Conclusion: The dawn of a new free trade era
The scaremongers around the Brexit debate have focused on the theoretical possibility that in response to Brexit, the rest of the EU would suddenly start to impose tariffs on UK-made goods. It's not impossible that it could happen that way, although that would punish those EU countries just as much as it would punish the UK. It would make no sense.
In any case, there is no requirement that the EU would suddenly impose tariffs on UK goods, so why automatically assume that it would happen? It's a theoretical possibility, but not in any way a requirement.

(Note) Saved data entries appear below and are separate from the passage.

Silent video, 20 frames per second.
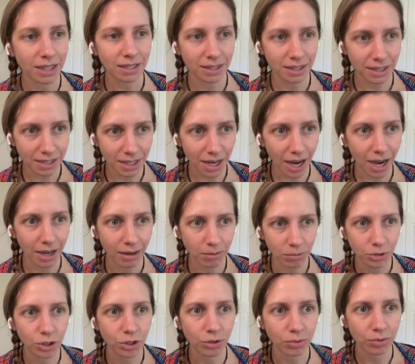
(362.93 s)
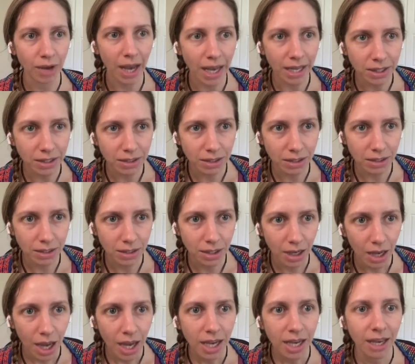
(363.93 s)
us the time to rest,
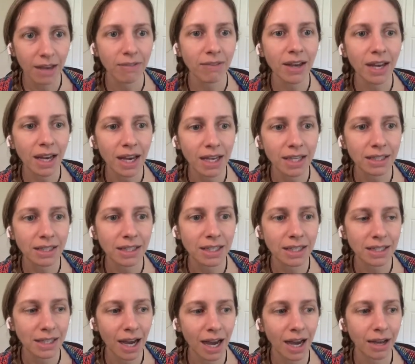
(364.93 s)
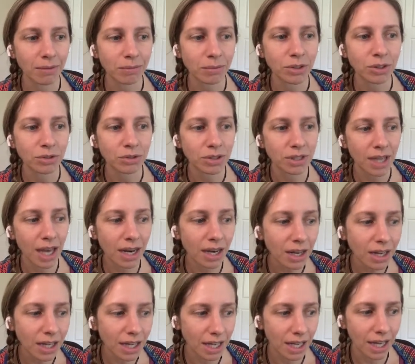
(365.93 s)
giving us the time to
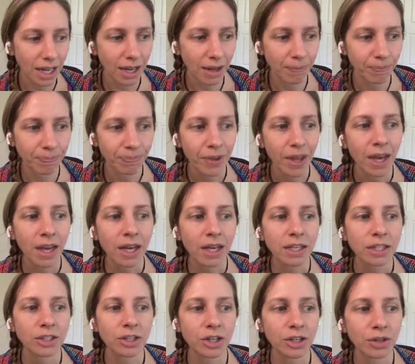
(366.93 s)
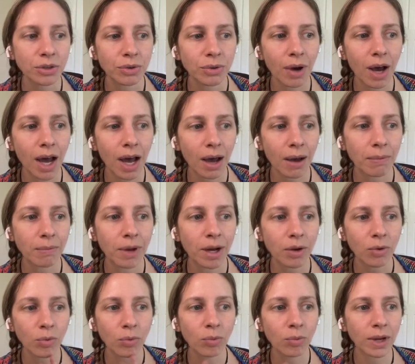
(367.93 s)
settle in, to
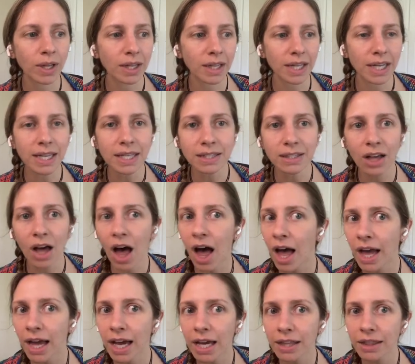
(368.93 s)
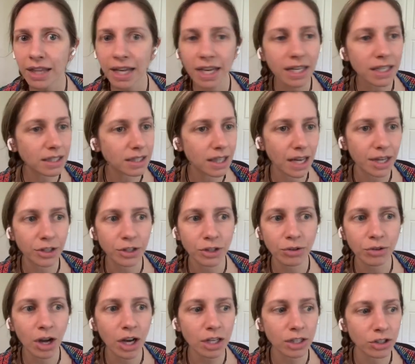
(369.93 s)
release things that
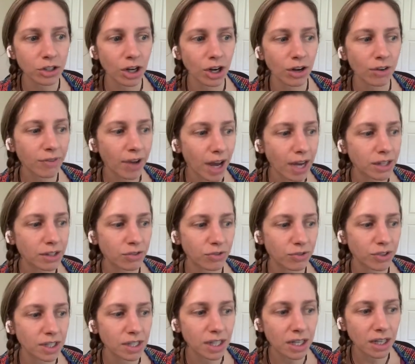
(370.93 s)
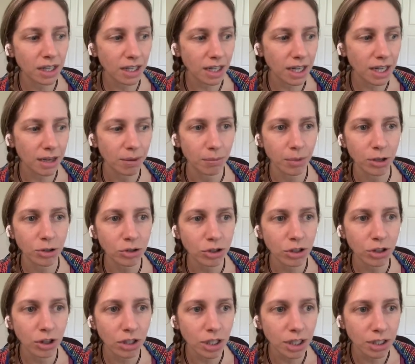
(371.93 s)
do not serve us physically,
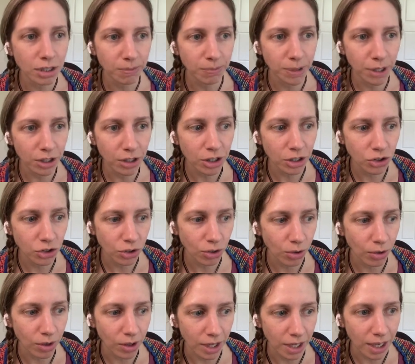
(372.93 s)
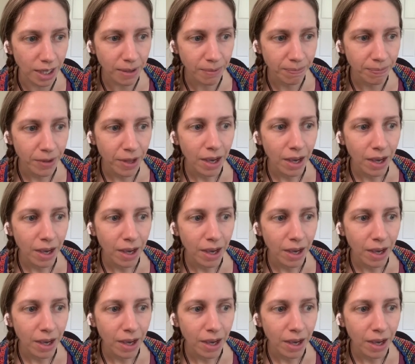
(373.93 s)
emotionally, spiritually,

However, all of those arguments totally ignore that the Brexit also opens up a major new dawn for free trade with the rest of the world. US automakers could now be able to give UK customers much better terms, and avoid artificial "manufacturing" processes such as the one Tesla is doing in Tilburg, Netherlands. UK automakers could be able to export to the US under better terms, just like Mexico can today. Those are all huge improvements to both UK manufacturers and consumers.
And just like Mexico, the UK could now be allowed to be an automotive manufacturing tax and free trade haven, dramatically boosting UK manufacturing. This would attract tons of foreign investment into the UK, in order to obtain better trade terms as well as lower taxes, and lesser red tape than elsewhere in Europe.

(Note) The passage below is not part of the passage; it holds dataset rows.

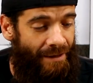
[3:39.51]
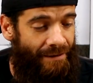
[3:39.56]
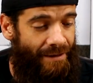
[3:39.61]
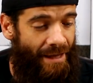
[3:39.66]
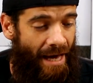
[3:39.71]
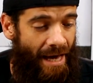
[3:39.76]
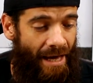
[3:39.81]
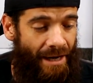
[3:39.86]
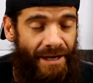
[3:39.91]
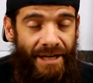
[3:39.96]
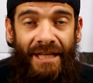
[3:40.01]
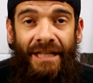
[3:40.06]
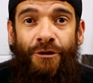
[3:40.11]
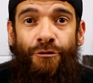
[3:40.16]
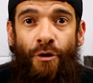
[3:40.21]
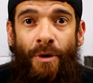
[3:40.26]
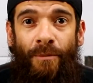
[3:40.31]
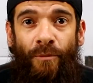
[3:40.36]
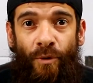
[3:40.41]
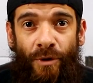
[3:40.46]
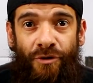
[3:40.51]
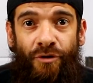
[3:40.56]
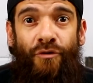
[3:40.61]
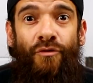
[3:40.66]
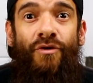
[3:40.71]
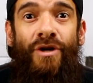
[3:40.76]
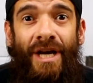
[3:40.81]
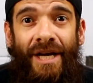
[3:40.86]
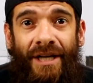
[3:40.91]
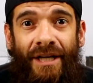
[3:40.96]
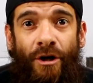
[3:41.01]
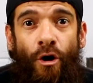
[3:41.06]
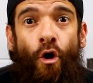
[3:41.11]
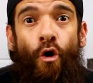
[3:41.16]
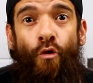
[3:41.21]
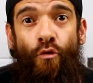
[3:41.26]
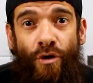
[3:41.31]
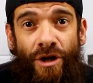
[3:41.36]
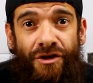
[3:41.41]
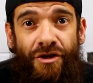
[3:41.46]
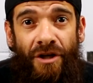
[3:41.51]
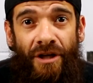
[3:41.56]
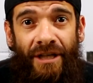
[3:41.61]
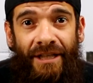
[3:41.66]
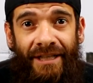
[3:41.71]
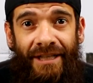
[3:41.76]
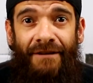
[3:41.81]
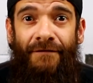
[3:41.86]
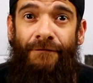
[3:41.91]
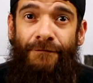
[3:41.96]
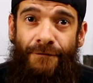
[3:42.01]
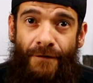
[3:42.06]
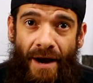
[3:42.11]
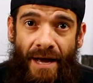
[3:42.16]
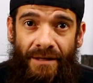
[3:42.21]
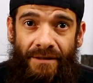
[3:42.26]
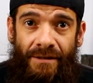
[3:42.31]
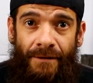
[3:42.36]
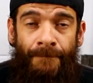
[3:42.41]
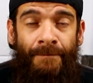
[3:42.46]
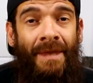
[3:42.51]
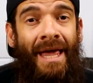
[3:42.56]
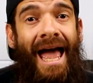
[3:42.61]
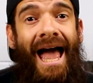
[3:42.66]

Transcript: that Nitram was creating originally in France.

One final point: The knock-on effects. Assuming that the UK completes the Brexit and proceeds down the path of major global free trade along with lower taxes and less red tape, the pressure it puts on the rest of the world - not only Europe - will have strong follow-on effects. Other European countries, as well as those in the Americas and Asia, would have to cut their taxes and lessen their red tape, in order to compete with the new free-market industrial power that would be the post-Brexit United Kingdom.
In Tesla's case, this would mean that the EU would hopefully reconsider its inducement to have Tesla undergo its most inefficient and useless Tilburg, Netherlands, reassembly scheme before distributing the finished vehicle to their final destinations. If this happened, the efficiency Tesla enjoys in Norway and Switzerland today - and hopefully soon in the UK thanks to the Brexit - could then be enjoyed by the rest of Europe as well. And this would not have happened without the Brexit.
And that would further spur global economic growth.
Bottom line: Brexit is good news for Tesla, good news for all US and other global automakers, good news for the consumer, and good news for how Europe will once embrace free trade and a liberated wealth-generating capitalism. It's hard to think of a more bullish event for the world economy, even though the benefits will take a few years to show up.
Disclosure: I am/we are short TSLA.
I wrote this article myself, and it expresses my own opinions. I am not receiving compensation for it (other than from Seeking Alpha). I have no business relationship with any company whose stock is mentioned in this article.
Additional disclosure: At the time of submitting this article for publication, the author was short TSLA and long FCAU. However, positions can change at any time. The author regularly attends new vehicle launches, press conferences and equivalent, hosted by most major automakers.